Stored data
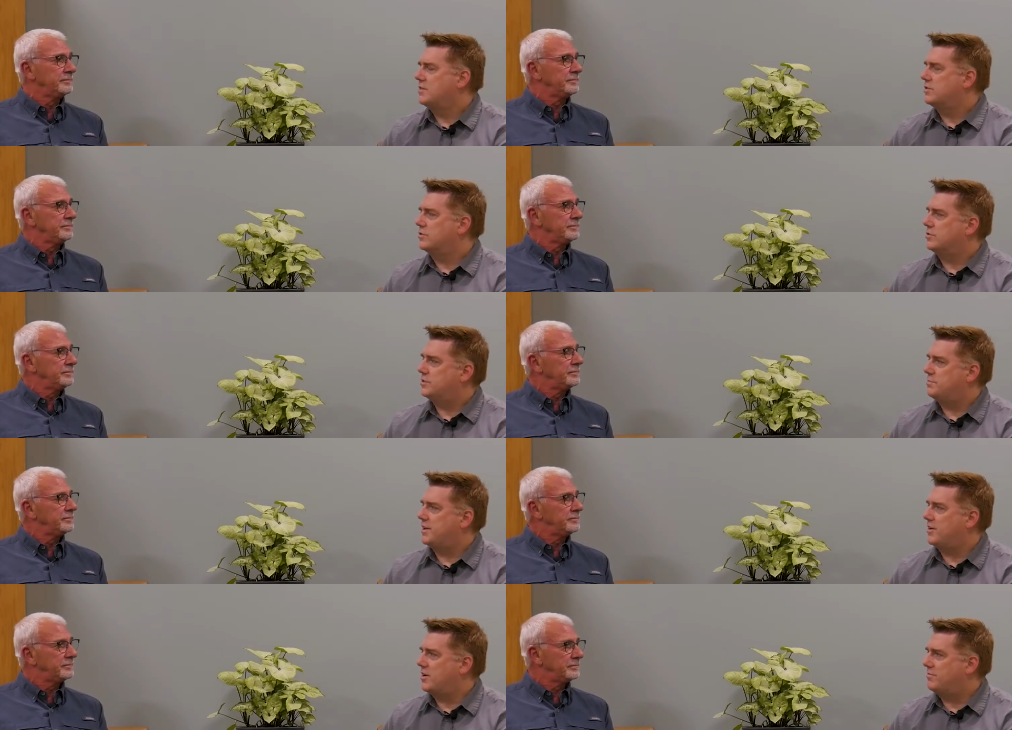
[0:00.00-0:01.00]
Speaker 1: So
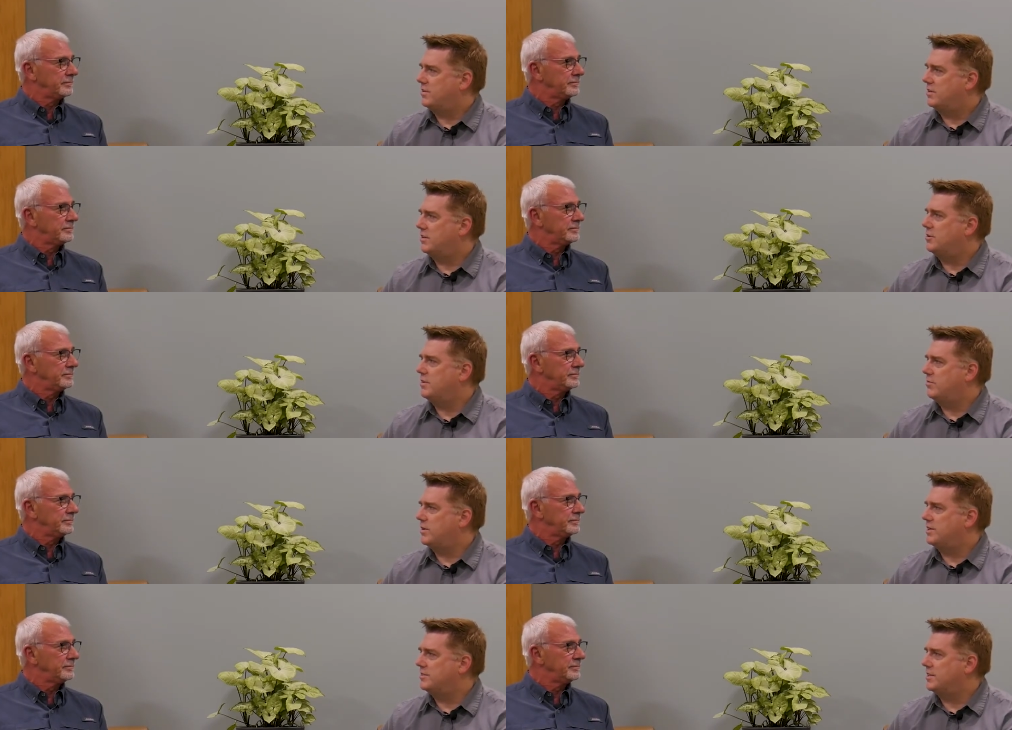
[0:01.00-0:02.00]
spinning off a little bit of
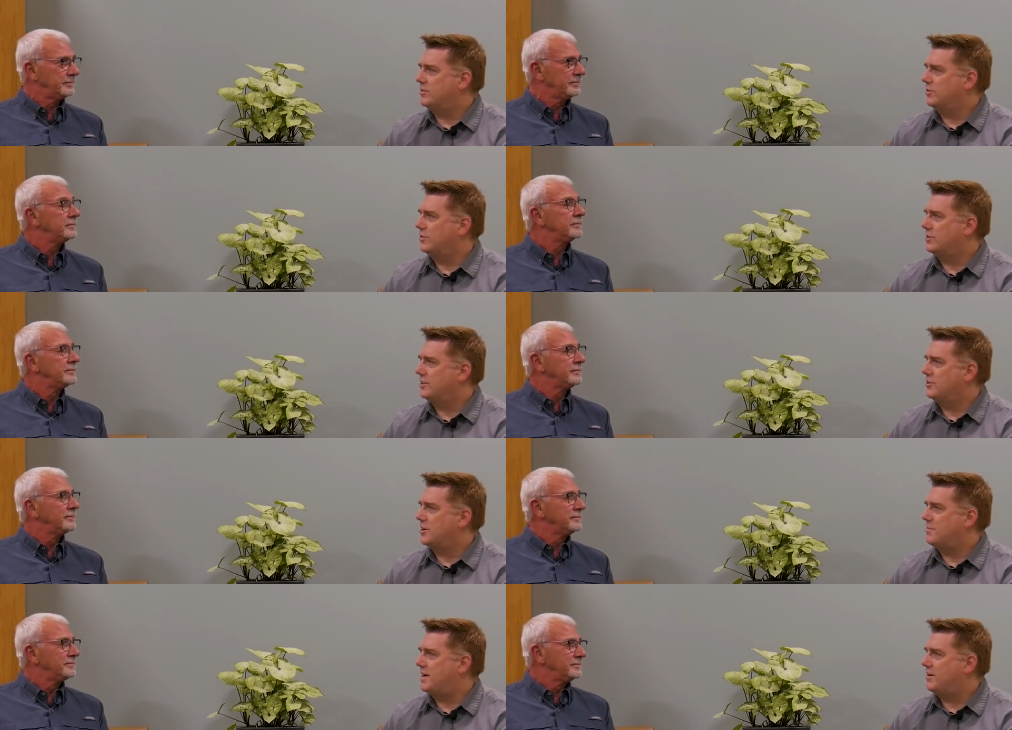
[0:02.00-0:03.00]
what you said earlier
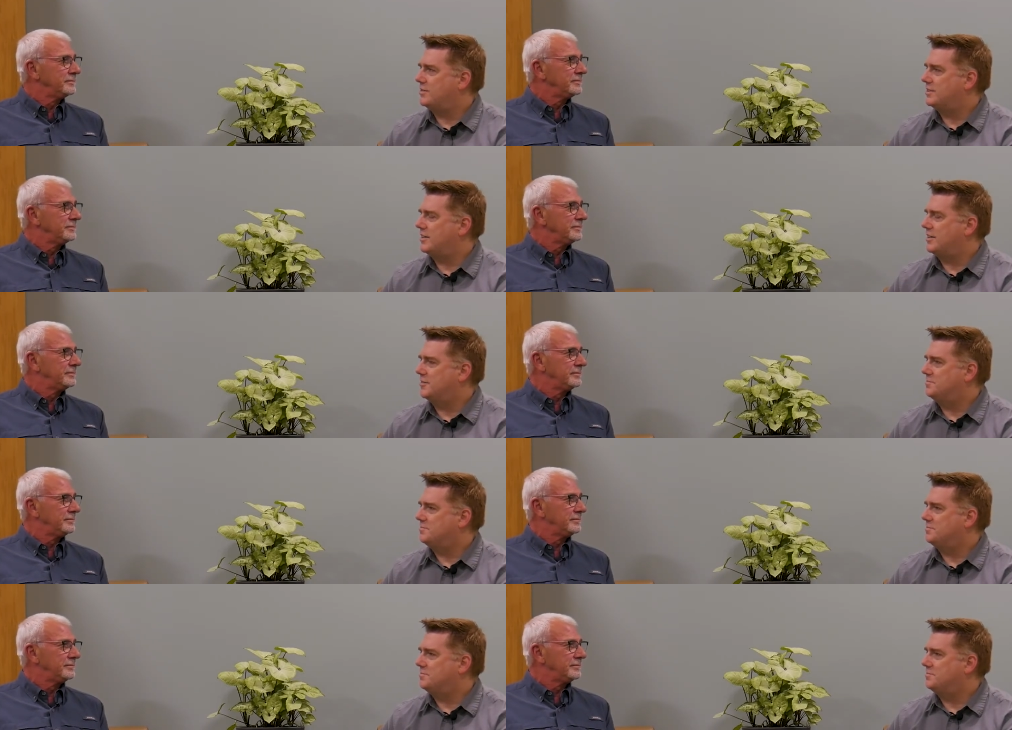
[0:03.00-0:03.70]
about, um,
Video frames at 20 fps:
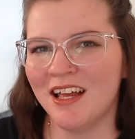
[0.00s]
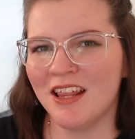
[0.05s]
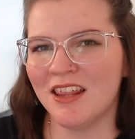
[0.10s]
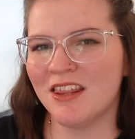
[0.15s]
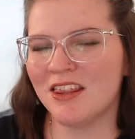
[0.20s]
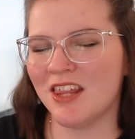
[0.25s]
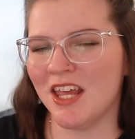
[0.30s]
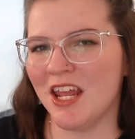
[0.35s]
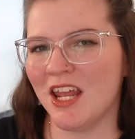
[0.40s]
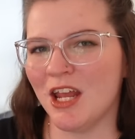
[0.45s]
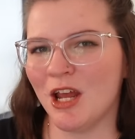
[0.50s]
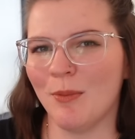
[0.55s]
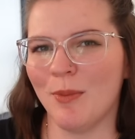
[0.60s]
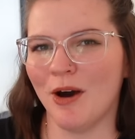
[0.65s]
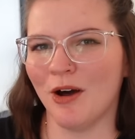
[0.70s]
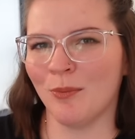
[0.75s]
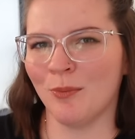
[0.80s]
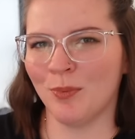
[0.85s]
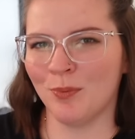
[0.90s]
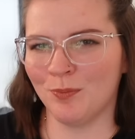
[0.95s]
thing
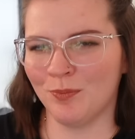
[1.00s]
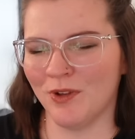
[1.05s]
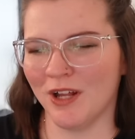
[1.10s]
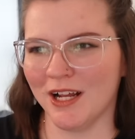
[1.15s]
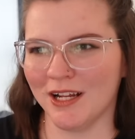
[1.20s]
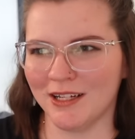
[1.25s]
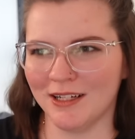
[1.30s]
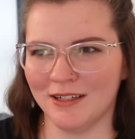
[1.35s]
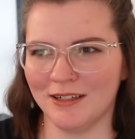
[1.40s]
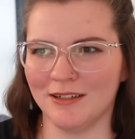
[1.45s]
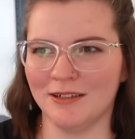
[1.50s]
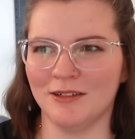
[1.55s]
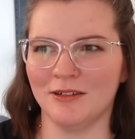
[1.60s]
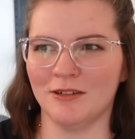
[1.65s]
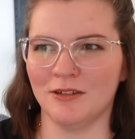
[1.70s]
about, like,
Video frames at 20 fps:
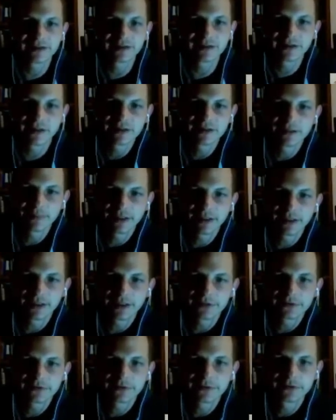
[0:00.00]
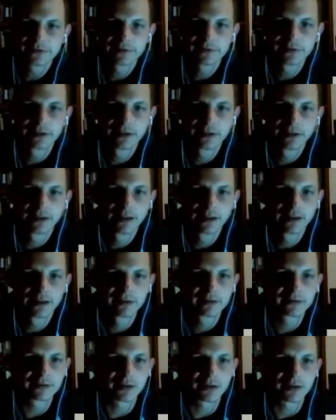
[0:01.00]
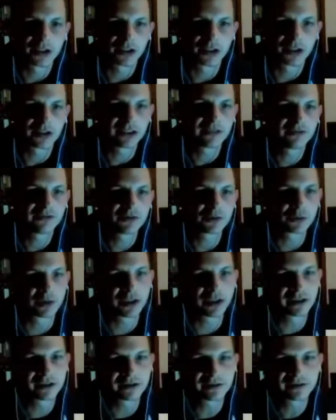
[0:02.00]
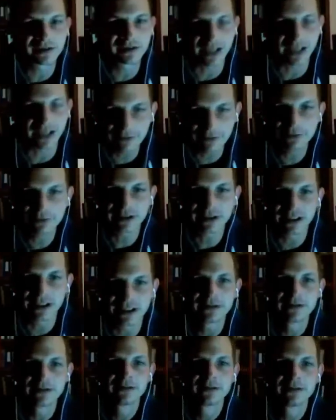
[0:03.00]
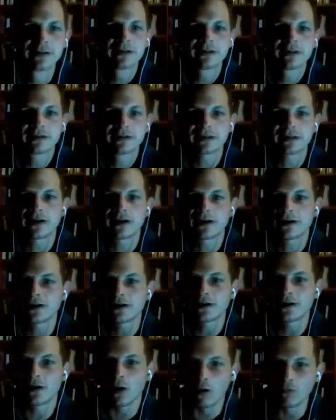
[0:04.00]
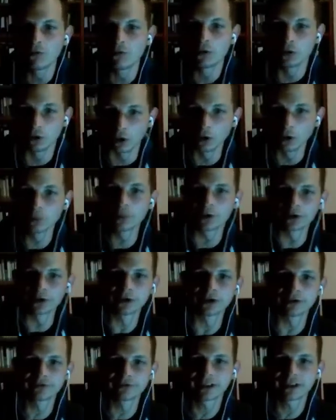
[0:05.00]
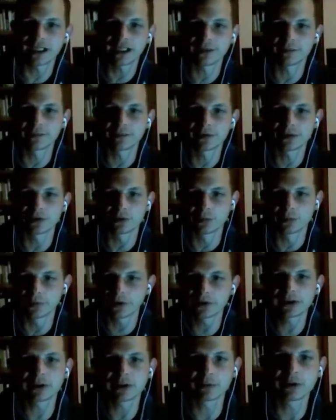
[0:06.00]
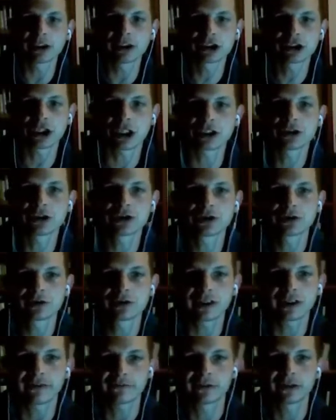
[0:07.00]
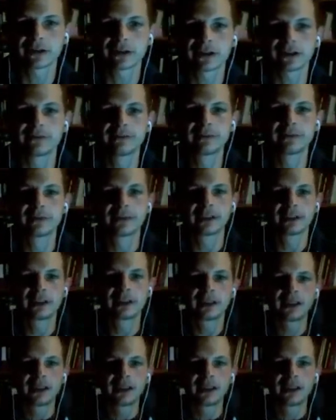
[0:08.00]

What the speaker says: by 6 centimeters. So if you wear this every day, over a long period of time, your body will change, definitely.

— What you will do —
Pictures aside, write out all of the records exactly.

— Answer space —
[0:00.00-0:01.00]
Speaker 1: So
[0:01.00-0:02.00]
spinning off a little bit of
[0:02.00-0:03.00]
what you said earlier
[0:03.00-0:03.70]
about, um,
Video frames at 20 fps:
[0.00s]
[0.05s]
[0.10s]
[0.15s]
[0.20s]
[0.25s]
[0.30s]
[0.35s]
[0.40s]
[0.45s]
[0.50s]
[0.55s]
[0.60s]
[0.65s]
[0.70s]
[0.75s]
[0.80s]
[0.85s]
[0.90s]
[0.95s]
thing
[1.00s]
[1.05s]
[1.10s]
[1.15s]
[1.20s]
[1.25s]
[1.30s]
[1.35s]
[1.40s]
[1.45s]
[1.50s]
[1.55s]
[1.60s]
[1.65s]
[1.70s]
about, like,
Video frames at 20 fps:
[0:00.00]
[0:01.00]
[0:02.00]
[0:03.00]
[0:04.00]
[0:05.00]
[0:06.00]
[0:07.00]
[0:08.00]

What the speaker says: by 6 centimeters. So if you wear this every day, over a long period of time, your body will change, definitely.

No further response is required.